#### Exercise aim
Whenever the string "video" appears in a line below, please copy the line out.

#### Given records
——
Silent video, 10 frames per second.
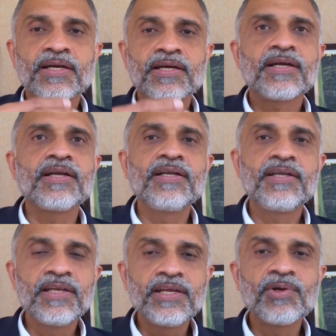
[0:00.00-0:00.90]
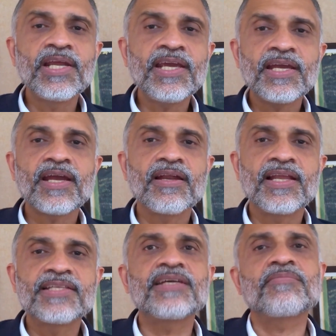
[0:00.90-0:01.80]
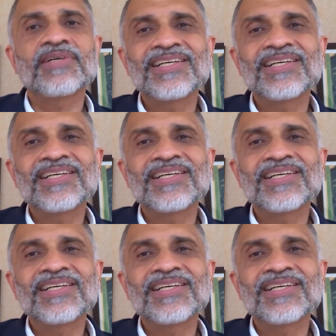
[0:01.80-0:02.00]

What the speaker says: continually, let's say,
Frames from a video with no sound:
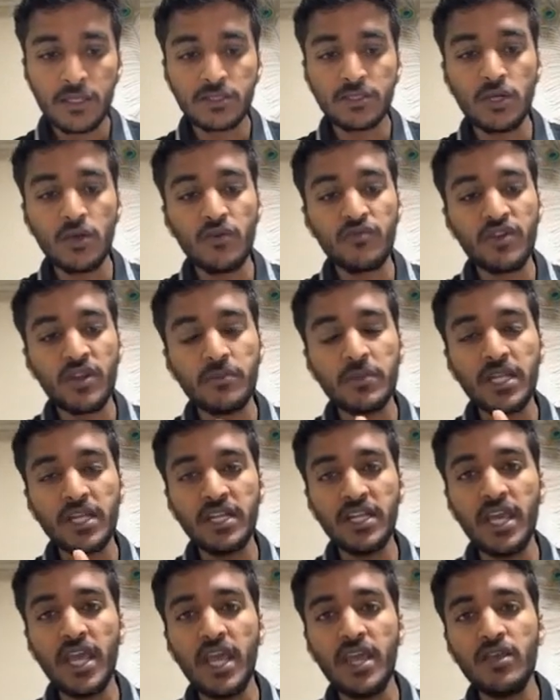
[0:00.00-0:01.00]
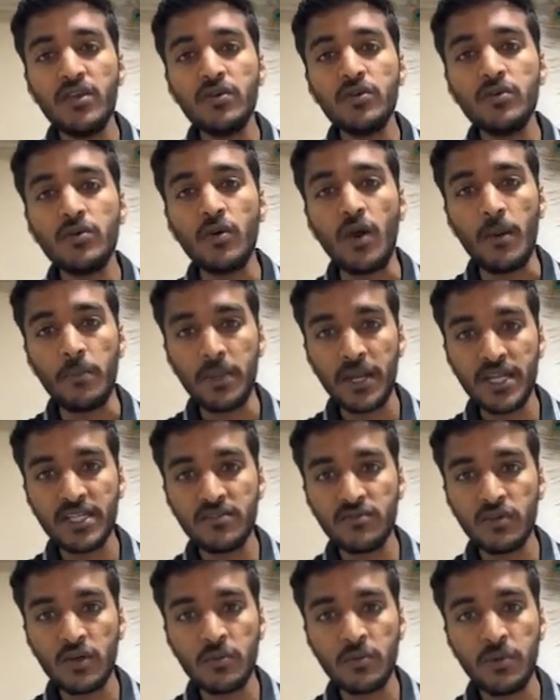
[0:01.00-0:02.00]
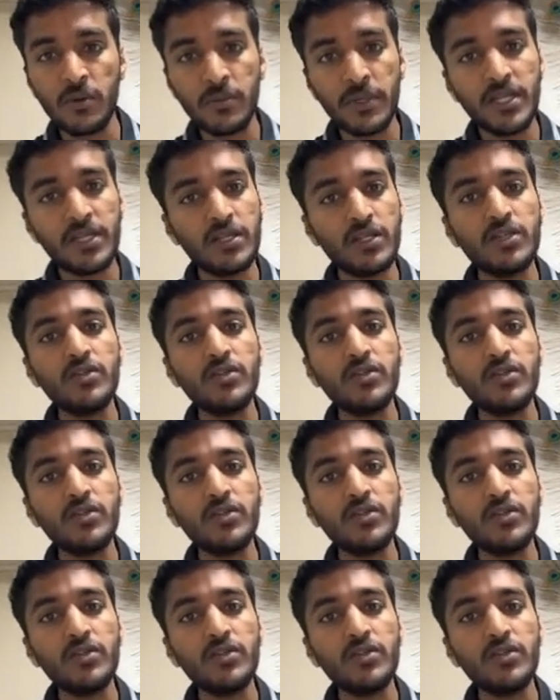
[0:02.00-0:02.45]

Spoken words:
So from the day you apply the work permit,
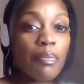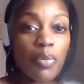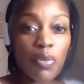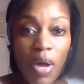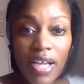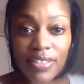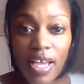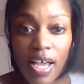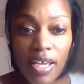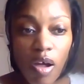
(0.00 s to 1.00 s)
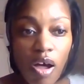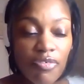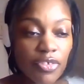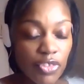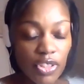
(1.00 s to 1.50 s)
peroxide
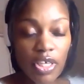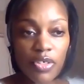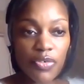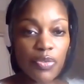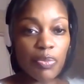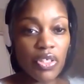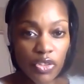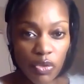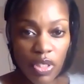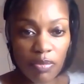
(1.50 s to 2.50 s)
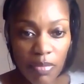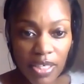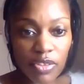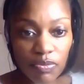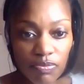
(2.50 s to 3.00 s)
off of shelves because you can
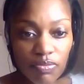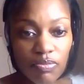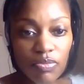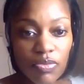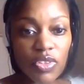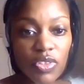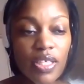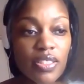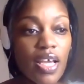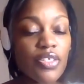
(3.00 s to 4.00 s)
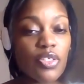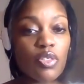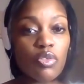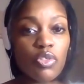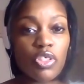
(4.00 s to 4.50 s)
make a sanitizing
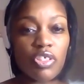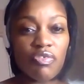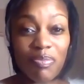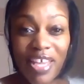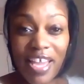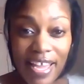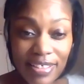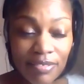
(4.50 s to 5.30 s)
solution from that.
——
#### Expected output
Silent video, 10 frames per second.
Frames from a video with no sound:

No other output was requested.